FRANCE SOIR / le mardi 12 mai 2009

Marcel Strasuncki, alias « Igor », ne doit pas son salut à l’Association pour la défense des familles et de l’individu victimes de sectes (ADFI). C’est en effet elle qui a alerté le parquet d’Aix-en-Provence, en septembre 2002, de la manière employée par ce « directeur artistique » pour enseigner « une discipline de tolérance et d’amour » aux membres de sa troupe – une vingtaine de personnes, dont quatre jeunes filles mineures – depuis 1992.

Tous, sous la houlette d’« Igor », se produisaient dans un cabaret, Le Jogging Rose, de Plan de Campagne, situé sur la commune de Cabriès (Bouches-du-Rhône). Des spectacles de music-hall mettant en scène, notamment, des femmes aux cheveux identiquement coupés courts et teints en blond.

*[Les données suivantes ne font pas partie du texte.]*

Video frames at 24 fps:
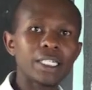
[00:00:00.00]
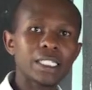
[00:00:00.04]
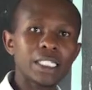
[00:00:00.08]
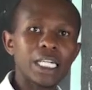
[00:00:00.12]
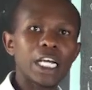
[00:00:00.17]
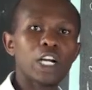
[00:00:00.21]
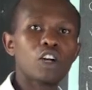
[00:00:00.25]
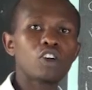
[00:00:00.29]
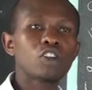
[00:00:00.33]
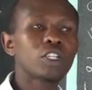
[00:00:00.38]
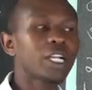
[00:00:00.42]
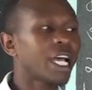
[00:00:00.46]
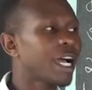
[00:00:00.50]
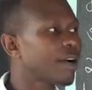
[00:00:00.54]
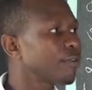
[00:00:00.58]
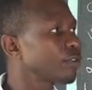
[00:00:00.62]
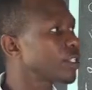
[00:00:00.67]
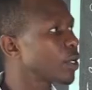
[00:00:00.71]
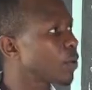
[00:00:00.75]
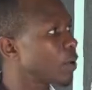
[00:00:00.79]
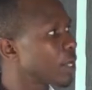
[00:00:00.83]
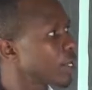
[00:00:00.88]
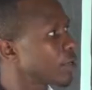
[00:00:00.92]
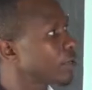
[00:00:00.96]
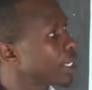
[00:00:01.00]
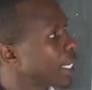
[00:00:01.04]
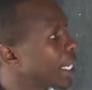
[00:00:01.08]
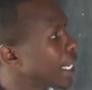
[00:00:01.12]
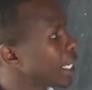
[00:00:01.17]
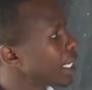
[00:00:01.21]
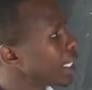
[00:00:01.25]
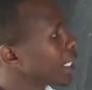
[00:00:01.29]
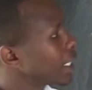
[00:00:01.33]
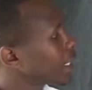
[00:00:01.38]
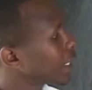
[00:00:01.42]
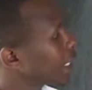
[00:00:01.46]
later on after one
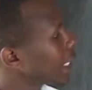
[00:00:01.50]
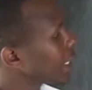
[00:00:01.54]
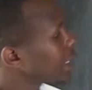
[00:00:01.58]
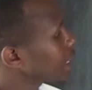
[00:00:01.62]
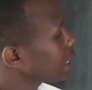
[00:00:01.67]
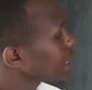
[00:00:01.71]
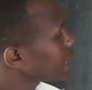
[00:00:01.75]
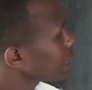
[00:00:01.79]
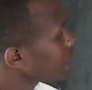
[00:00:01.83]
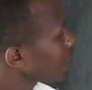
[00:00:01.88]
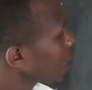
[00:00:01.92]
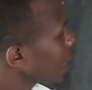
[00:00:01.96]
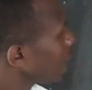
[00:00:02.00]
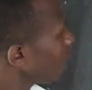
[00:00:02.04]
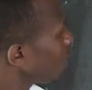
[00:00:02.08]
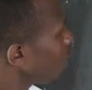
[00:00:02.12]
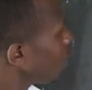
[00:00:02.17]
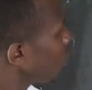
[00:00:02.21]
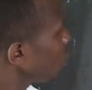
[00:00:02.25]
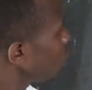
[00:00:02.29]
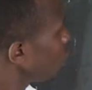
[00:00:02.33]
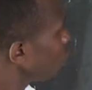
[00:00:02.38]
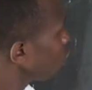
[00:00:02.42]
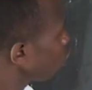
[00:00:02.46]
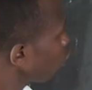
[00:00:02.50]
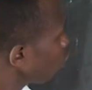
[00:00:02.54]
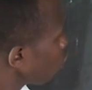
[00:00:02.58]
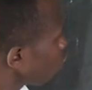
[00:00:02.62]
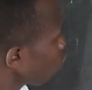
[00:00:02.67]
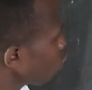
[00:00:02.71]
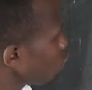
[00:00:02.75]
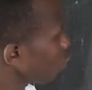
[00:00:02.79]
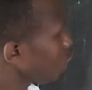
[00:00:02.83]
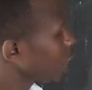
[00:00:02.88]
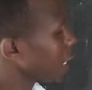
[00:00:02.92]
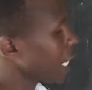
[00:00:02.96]
year, that is now
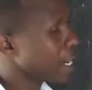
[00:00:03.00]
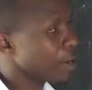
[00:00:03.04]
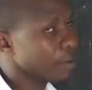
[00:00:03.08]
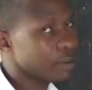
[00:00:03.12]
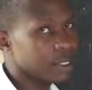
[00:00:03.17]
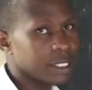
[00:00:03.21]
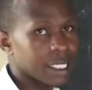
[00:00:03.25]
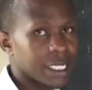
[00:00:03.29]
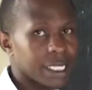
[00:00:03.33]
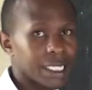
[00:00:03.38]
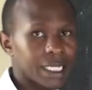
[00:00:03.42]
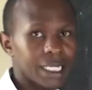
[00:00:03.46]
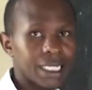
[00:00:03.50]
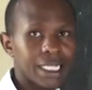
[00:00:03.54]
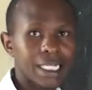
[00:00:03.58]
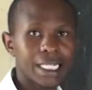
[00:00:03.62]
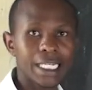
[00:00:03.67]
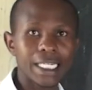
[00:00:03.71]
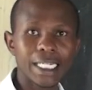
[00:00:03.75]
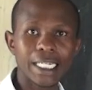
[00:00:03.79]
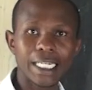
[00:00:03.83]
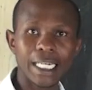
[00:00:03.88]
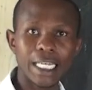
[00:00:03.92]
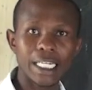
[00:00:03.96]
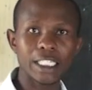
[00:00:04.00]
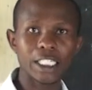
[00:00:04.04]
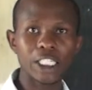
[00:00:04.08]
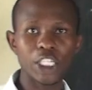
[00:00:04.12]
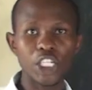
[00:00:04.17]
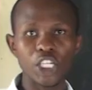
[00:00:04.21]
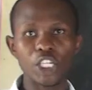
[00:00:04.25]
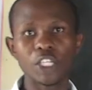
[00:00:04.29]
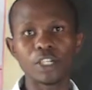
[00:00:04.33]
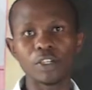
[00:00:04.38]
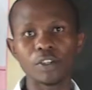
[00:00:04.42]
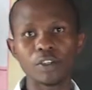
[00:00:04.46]

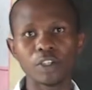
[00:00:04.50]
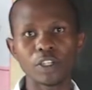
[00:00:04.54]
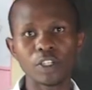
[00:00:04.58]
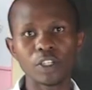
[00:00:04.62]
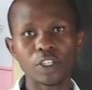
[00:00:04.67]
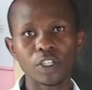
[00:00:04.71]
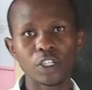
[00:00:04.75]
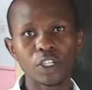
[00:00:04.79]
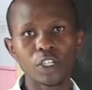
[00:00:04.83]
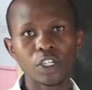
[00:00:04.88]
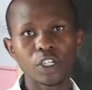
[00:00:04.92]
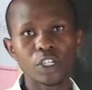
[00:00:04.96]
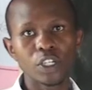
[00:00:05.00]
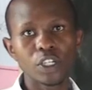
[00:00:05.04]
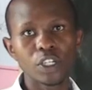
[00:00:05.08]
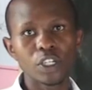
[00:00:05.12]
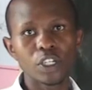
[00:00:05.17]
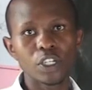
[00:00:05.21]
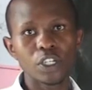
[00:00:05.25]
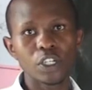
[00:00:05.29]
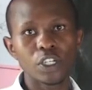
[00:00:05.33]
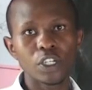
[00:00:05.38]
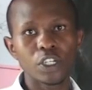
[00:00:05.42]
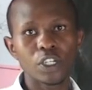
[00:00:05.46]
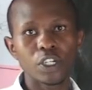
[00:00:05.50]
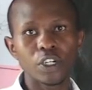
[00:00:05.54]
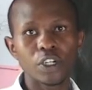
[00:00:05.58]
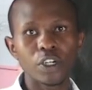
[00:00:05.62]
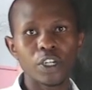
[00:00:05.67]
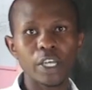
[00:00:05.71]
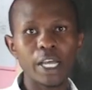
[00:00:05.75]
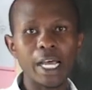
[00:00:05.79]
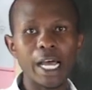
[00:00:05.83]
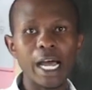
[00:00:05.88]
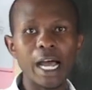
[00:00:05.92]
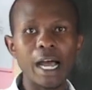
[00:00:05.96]
2019.
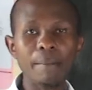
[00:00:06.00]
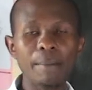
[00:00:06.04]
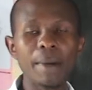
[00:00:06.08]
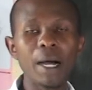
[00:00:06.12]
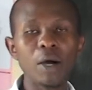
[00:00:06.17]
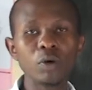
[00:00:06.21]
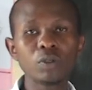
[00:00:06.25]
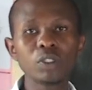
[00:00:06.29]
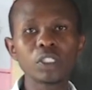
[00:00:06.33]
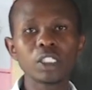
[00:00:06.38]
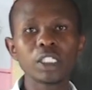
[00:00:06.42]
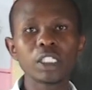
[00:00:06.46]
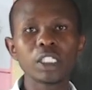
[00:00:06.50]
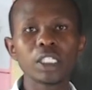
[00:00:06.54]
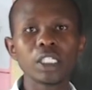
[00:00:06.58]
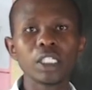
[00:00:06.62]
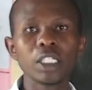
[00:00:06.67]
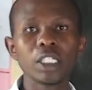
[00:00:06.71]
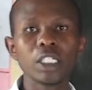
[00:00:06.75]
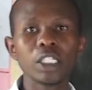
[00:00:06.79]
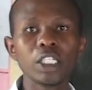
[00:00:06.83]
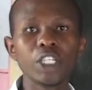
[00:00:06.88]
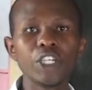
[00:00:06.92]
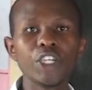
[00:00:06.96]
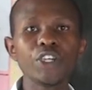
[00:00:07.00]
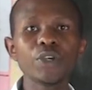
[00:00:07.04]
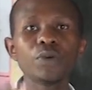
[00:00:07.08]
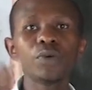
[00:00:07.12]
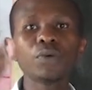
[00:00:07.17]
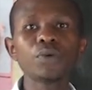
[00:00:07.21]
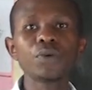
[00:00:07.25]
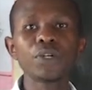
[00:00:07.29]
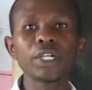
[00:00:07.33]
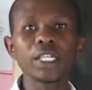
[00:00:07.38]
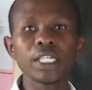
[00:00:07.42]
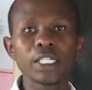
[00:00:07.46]
Their amount
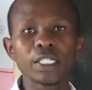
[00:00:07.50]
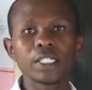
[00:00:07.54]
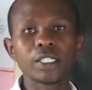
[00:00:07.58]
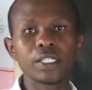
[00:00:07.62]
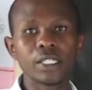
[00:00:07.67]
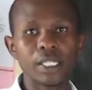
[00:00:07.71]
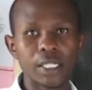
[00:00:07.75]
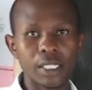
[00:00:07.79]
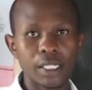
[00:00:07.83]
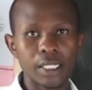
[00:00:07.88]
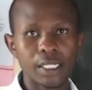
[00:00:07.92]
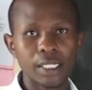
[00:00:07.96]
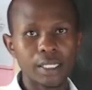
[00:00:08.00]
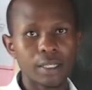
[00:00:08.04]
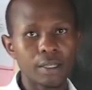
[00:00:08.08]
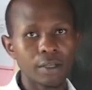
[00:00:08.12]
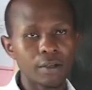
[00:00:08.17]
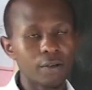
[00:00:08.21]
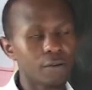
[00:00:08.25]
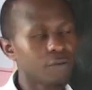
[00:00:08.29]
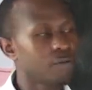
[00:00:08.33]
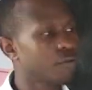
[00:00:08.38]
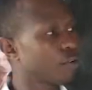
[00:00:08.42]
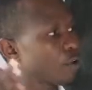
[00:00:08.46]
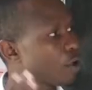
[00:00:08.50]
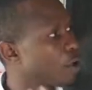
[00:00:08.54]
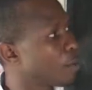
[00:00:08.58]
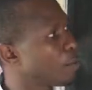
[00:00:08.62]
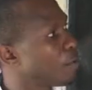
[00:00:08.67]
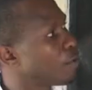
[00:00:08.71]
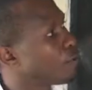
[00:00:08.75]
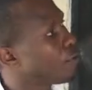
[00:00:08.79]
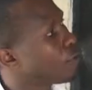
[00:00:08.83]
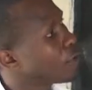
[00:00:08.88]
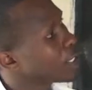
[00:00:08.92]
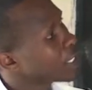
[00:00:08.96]
increased
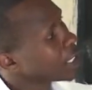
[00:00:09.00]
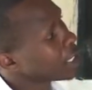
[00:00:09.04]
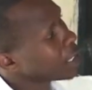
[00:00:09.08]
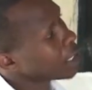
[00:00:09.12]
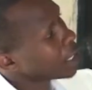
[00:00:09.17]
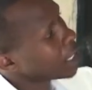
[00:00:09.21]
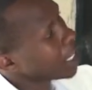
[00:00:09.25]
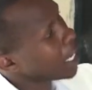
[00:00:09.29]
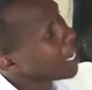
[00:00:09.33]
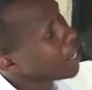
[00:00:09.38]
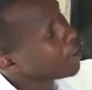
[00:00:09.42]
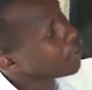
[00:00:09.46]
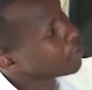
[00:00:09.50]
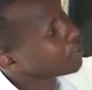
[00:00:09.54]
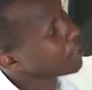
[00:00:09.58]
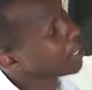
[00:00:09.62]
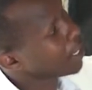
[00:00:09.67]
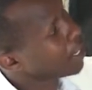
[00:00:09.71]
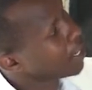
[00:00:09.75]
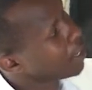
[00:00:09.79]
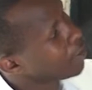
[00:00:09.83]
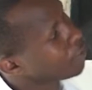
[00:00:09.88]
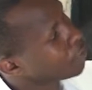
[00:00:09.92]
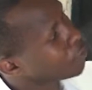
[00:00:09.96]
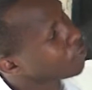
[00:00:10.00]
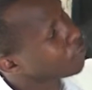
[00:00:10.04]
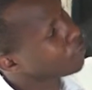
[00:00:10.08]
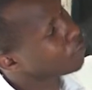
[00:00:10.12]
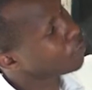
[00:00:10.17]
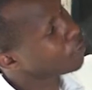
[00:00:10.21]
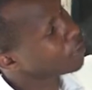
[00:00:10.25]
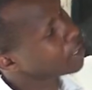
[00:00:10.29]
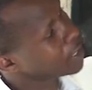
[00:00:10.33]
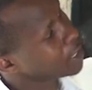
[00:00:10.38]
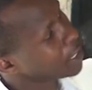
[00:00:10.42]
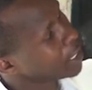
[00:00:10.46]
from 40, uh,
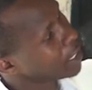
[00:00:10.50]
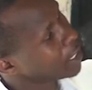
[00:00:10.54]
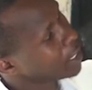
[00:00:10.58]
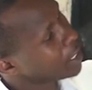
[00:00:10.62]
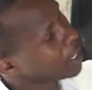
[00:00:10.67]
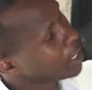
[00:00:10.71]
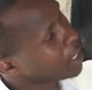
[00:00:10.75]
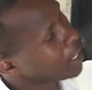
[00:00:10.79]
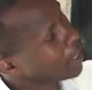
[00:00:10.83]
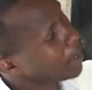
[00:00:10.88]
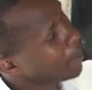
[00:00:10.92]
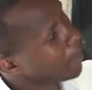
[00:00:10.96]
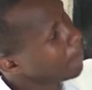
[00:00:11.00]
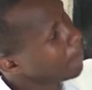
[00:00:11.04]
from 40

Mais au Jogging Rose, le show se poursuivait à l’issue des représentations, à guichets fermés. Selon l’instruction du juge Isabelle Miquel, en effet, les membres de la troupe, « hommes et femmes, dormaient nus, sur des matelas deux places posés à même le sol, tous dans la même salle ».

« La plupart du temps, des films y étaient projetés sur écran géant avec un son très fort. Ils y faisaient l’amour sans intimité ni tabou, les relations sexuelles dépassant la notion de couple et étant à la vue des mineurs », note le magistrat. Le juge, sur la base de témoignages, relève en outre « un fonctionnement de la troupe dirigée par Marcel Strasuncki pouvant être qualifié de sectaire ».

« Il s’agissait d’une vie communautaire, dans le cadre de laquelle l’on s’embrassait sur la bouche, sans vie sociale extérieure. (…) Marcel Strasuncki, ou “Igor”, en était le pilier central. Considéré comme “un roi”, il s’y comportait en gourou, pratiquait des enseignements et exerçait des pressions sur les membres de la troupe, les astreignant à vivre en autarcie. Il se servait de sa position d’autorité pour assouvir ses besoins en matière de sexualité et initier les jeunes filles à la sexualité”, estime encore le juge, qui a décidé de renvoyer « Igor » devant la cour d’assises des Bouches-du-Rhône.

A l’audience, qui s’ouvre aujourd’hui, Marcel Strasuncki, 68 ans, est accusé de viols « commis sur la personne d’un mineur de 15 ans par un ascendant ou personne ayant autorité », d’agressions sexuelles en réunion et de corruption de mineurs, notamment. Igor, astreint à un contrôle judiciaire après avoir purgé quatorze mois de détention provisoire, comparaît libre.

Deux femmes seront présentes à ses côtés, dans le box de la cour d’assises. Elles sont soupçonnées d’avoir facilité les relations sexuelles de leur mentor avec les adolescentes en les entraînant dans son lit. Igor, lui, a jusqu’à présent nié les relations sexuelles avec les jeunes filles.

Il a seulement admis « avoir pu expliquer à l’une ou à l’autre l’importance d’apprendre à connaître son corps pour le jour où elle rencontrerait quelqu’un, et, vivants nus, avoir pu montrer son sexe et la zone érogène qu’il fallait caresser pour donner du plaisir à un homme », selon l’accusation. Verdict attendu vendredi 15 mai.